Task input Start Marker
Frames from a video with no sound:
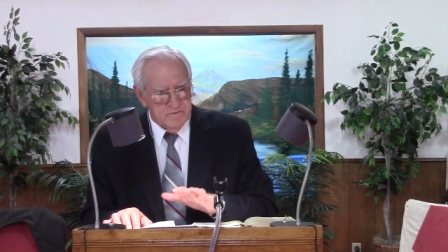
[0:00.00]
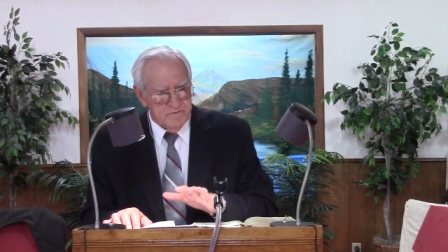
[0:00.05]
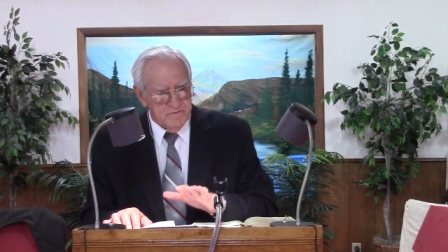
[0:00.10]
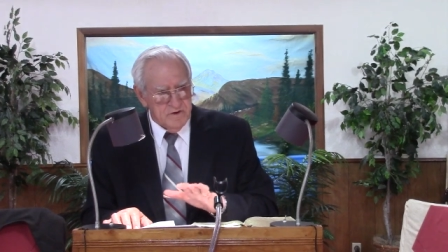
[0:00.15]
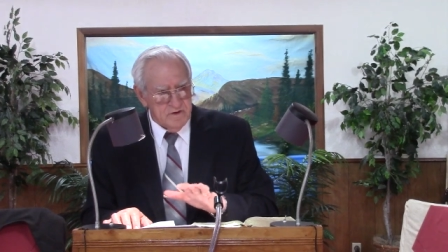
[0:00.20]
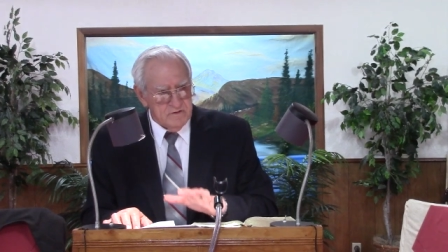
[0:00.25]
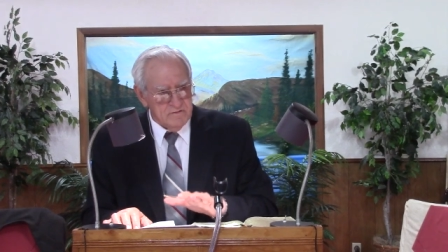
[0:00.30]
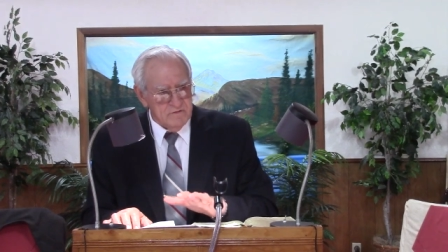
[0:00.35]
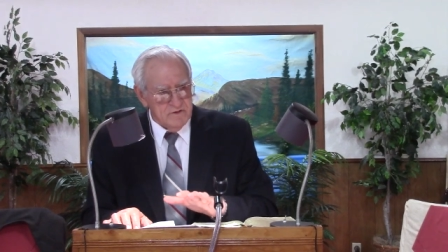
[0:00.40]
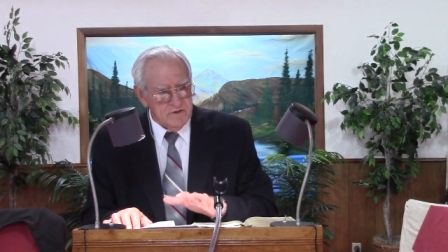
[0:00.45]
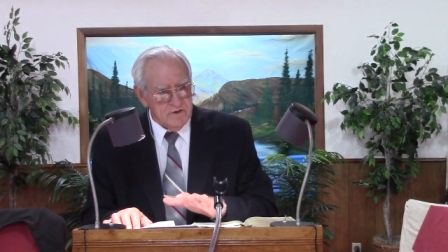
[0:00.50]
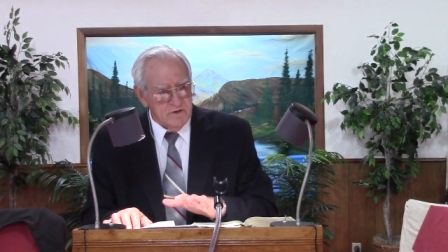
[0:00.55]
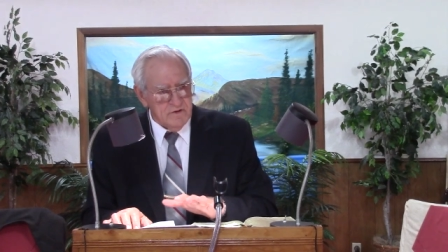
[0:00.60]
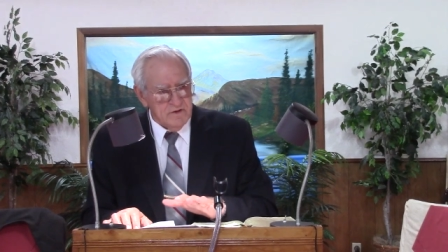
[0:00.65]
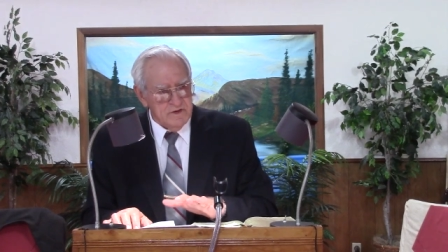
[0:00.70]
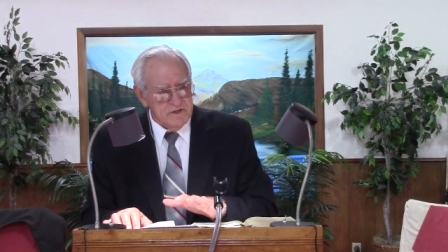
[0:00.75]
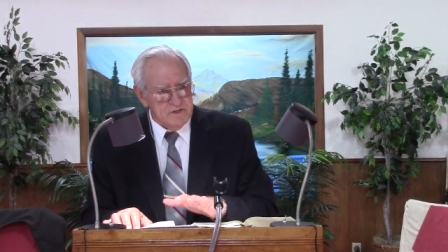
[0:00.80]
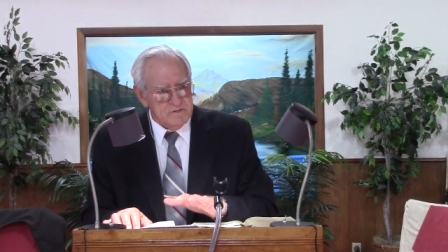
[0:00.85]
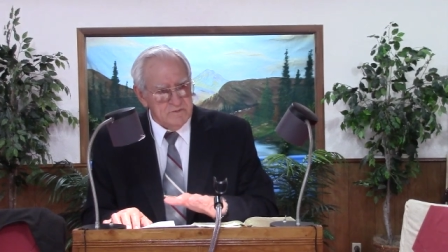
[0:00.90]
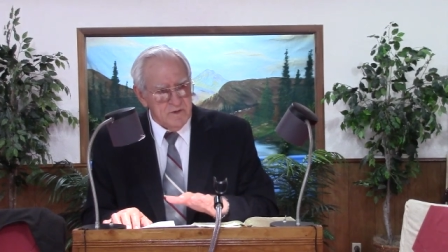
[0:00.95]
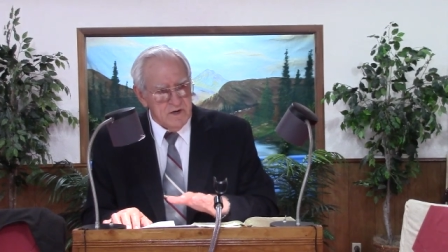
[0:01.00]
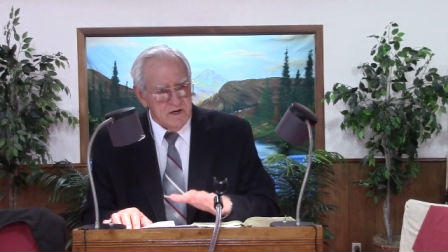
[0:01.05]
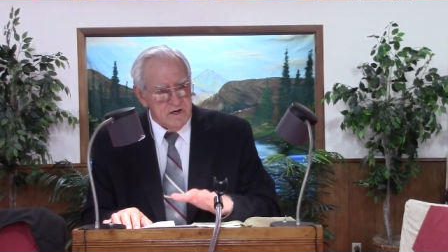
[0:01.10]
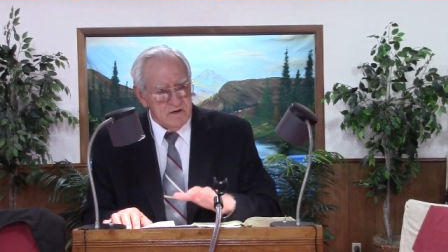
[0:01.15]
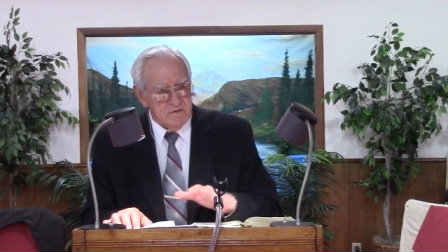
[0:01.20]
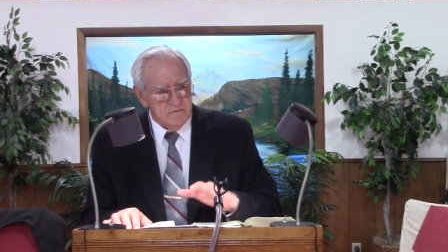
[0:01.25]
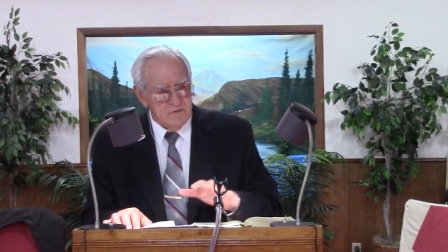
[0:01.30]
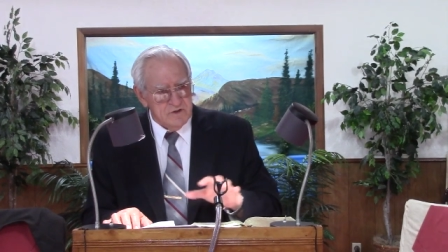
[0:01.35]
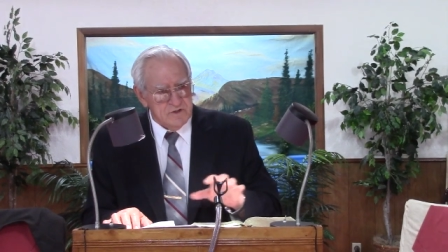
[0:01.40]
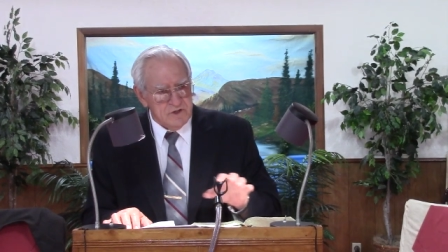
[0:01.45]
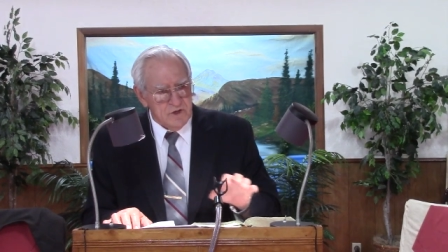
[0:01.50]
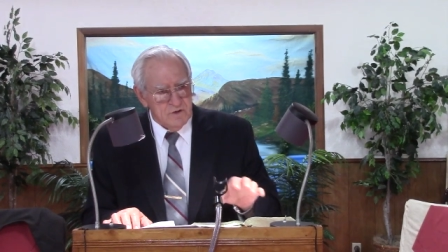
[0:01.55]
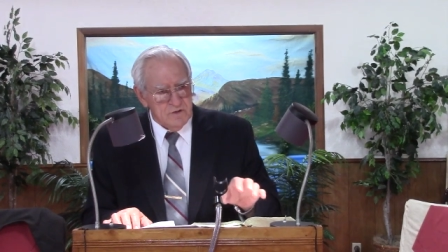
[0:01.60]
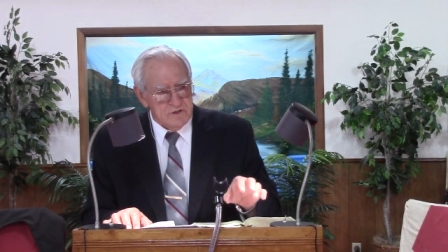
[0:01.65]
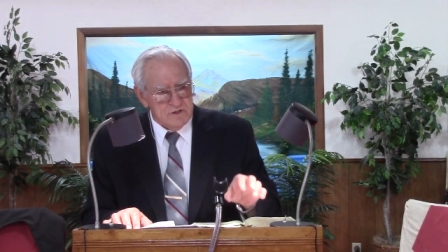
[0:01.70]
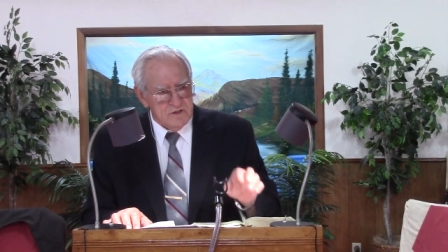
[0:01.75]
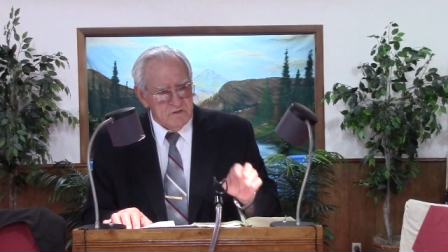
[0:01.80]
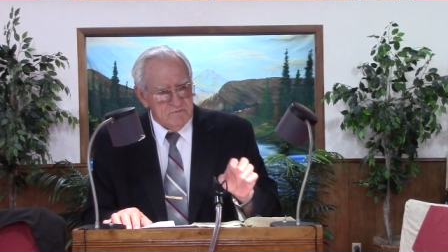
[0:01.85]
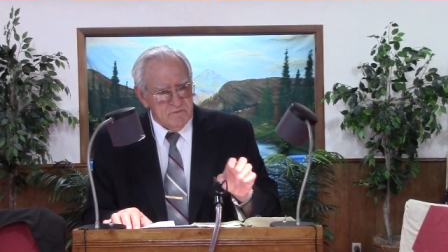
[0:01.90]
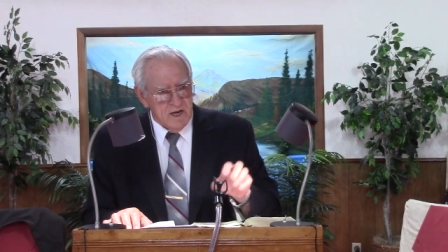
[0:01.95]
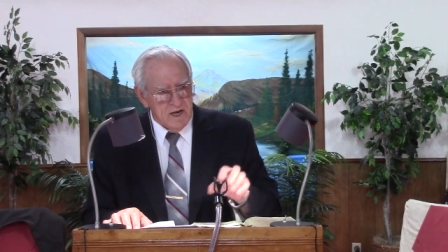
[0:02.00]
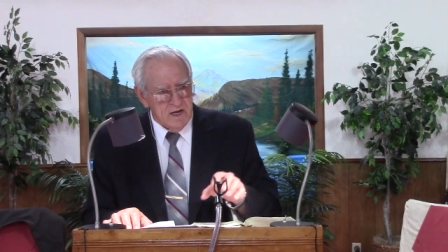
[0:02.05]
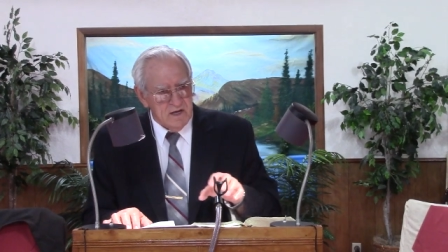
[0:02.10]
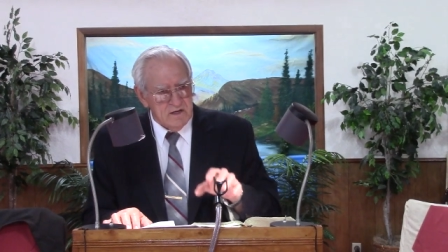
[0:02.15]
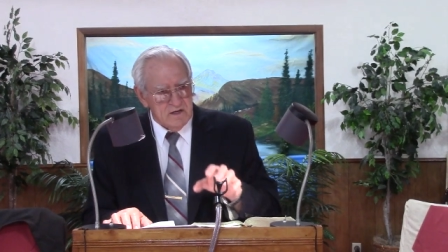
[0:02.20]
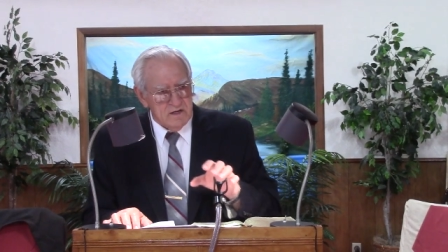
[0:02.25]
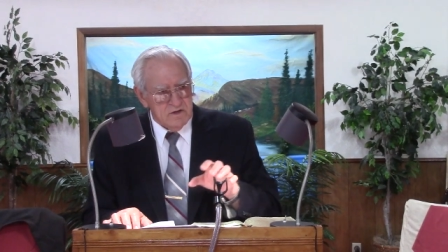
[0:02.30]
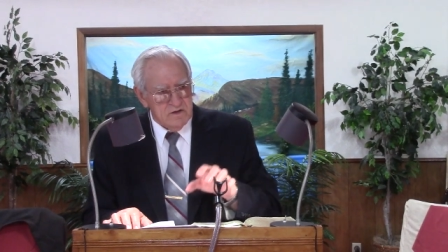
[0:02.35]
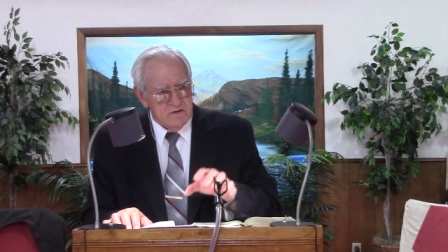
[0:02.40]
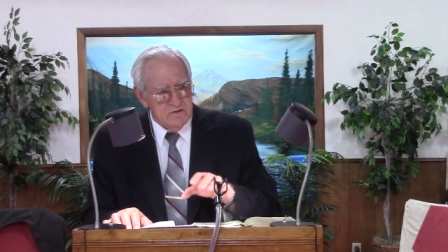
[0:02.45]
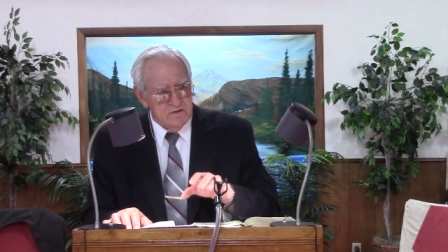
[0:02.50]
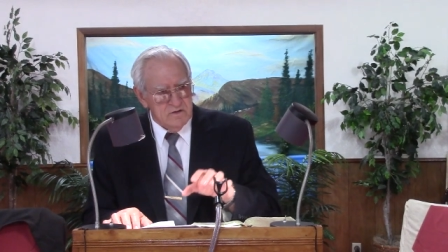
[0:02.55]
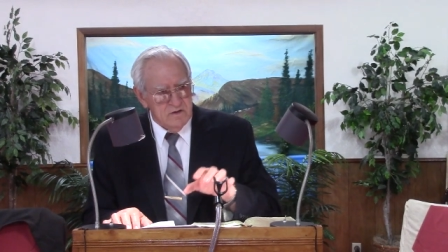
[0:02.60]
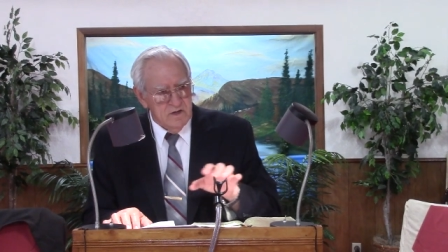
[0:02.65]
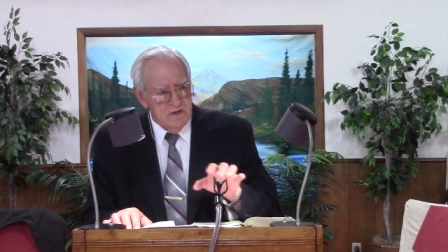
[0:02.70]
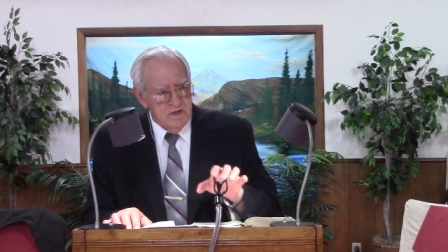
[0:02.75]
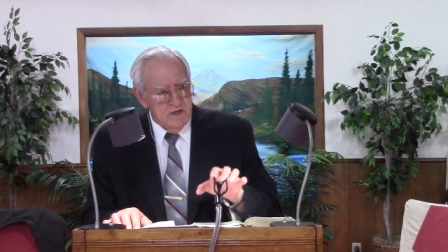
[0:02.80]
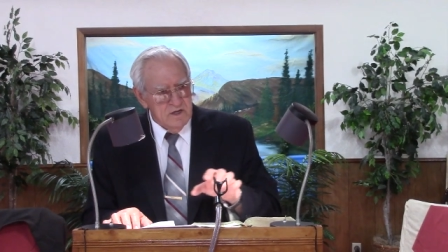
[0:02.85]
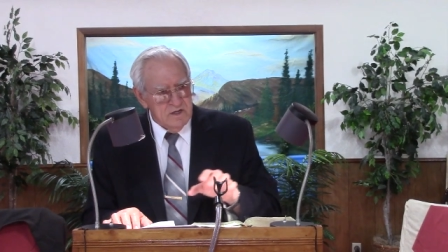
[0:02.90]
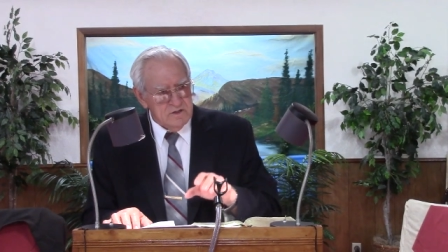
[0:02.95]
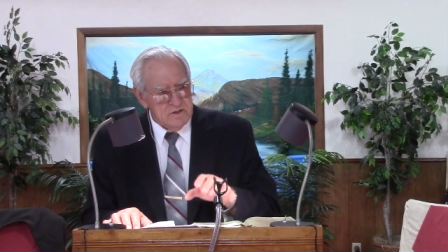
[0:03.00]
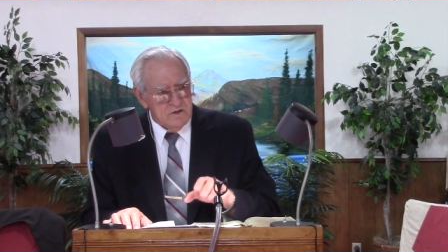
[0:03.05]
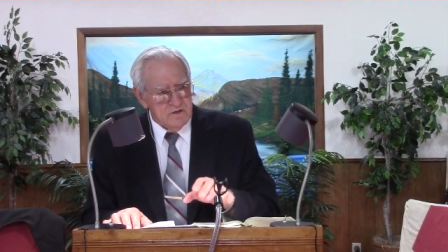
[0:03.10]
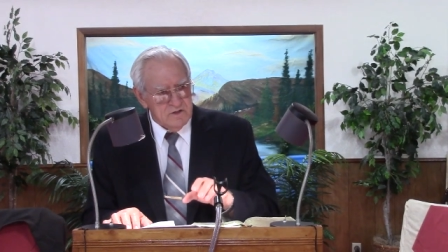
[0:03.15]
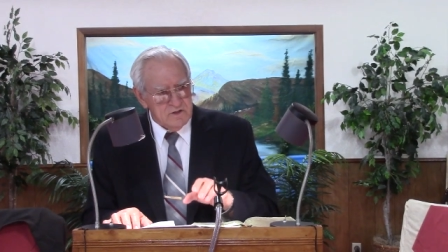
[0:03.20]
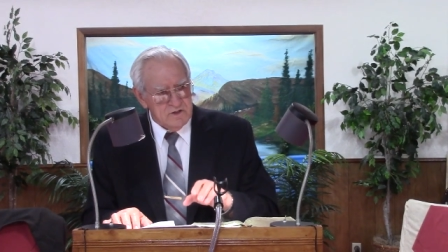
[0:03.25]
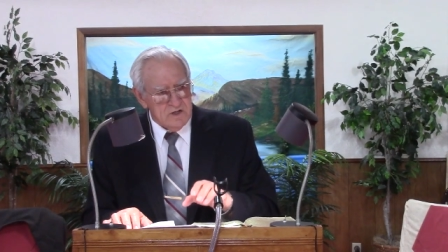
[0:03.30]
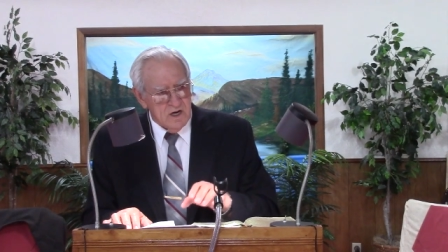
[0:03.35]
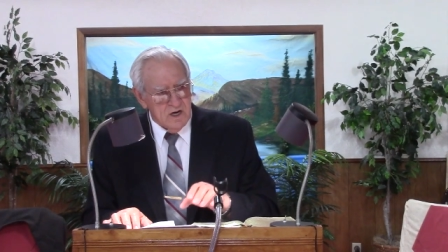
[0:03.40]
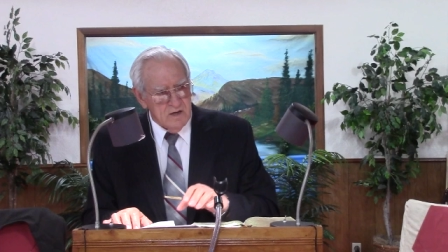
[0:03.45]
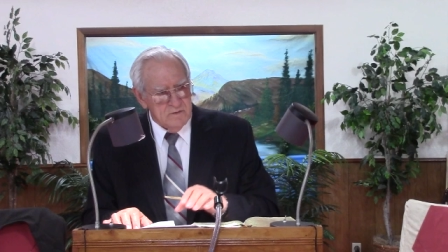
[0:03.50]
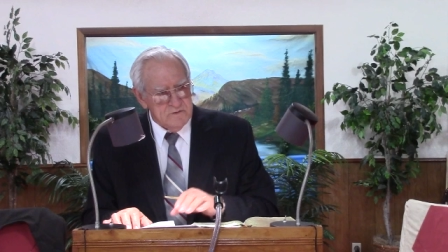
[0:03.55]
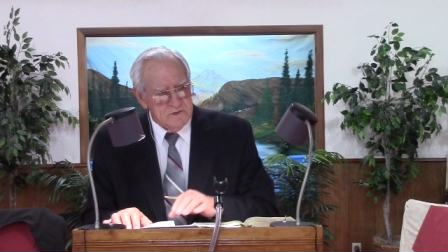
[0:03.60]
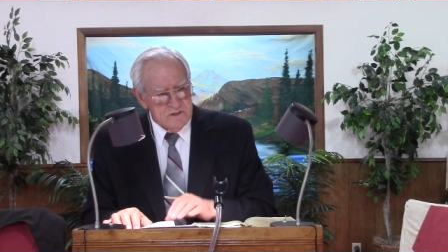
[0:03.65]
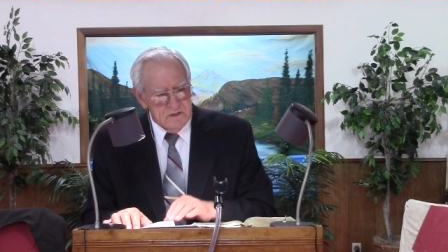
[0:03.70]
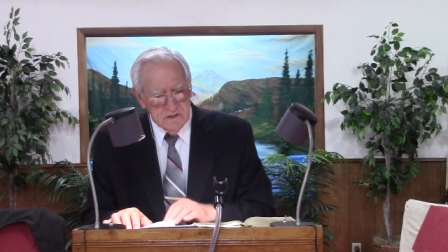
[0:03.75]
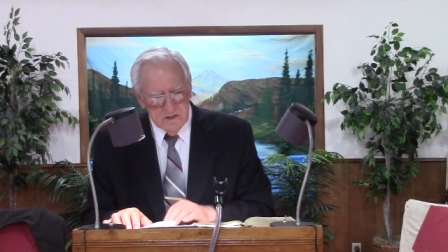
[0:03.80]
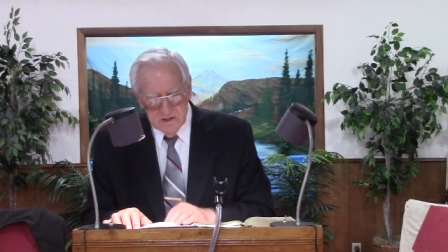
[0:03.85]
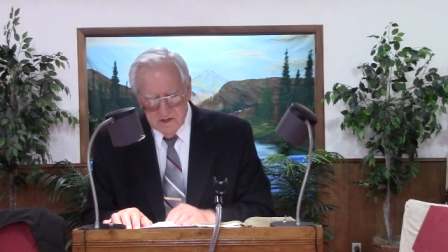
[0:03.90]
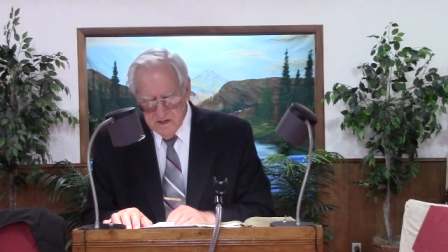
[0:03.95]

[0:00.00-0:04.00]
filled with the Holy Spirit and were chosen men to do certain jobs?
Task input End Marker
**What the exercise asks**
In your transcription of the listing above, match each line exactly and include no pictures.

**Solution to the problem**
Frames from a video with no sound:
[0:00.00]
[0:00.05]
[0:00.10]
[0:00.15]
[0:00.20]
[0:00.25]
[0:00.30]
[0:00.35]
[0:00.40]
[0:00.45]
[0:00.50]
[0:00.55]
[0:00.60]
[0:00.65]
[0:00.70]
[0:00.75]
[0:00.80]
[0:00.85]
[0:00.90]
[0:00.95]
[0:01.00]
[0:01.05]
[0:01.10]
[0:01.15]
[0:01.20]
[0:01.25]
[0:01.30]
[0:01.35]
[0:01.40]
[0:01.45]
[0:01.50]
[0:01.55]
[0:01.60]
[0:01.65]
[0:01.70]
[0:01.75]
[0:01.80]
[0:01.85]
[0:01.90]
[0:01.95]
[0:02.00]
[0:02.05]
[0:02.10]
[0:02.15]
[0:02.20]
[0:02.25]
[0:02.30]
[0:02.35]
[0:02.40]
[0:02.45]
[0:02.50]
[0:02.55]
[0:02.60]
[0:02.65]
[0:02.70]
[0:02.75]
[0:02.80]
[0:02.85]
[0:02.90]
[0:02.95]
[0:03.00]
[0:03.05]
[0:03.10]
[0:03.15]
[0:03.20]
[0:03.25]
[0:03.30]
[0:03.35]
[0:03.40]
[0:03.45]
[0:03.50]
[0:03.55]
[0:03.60]
[0:03.65]
[0:03.70]
[0:03.75]
[0:03.80]
[0:03.85]
[0:03.90]
[0:03.95]

[0:00.00-0:04.00]
filled with the Holy Spirit and were chosen men to do certain jobs?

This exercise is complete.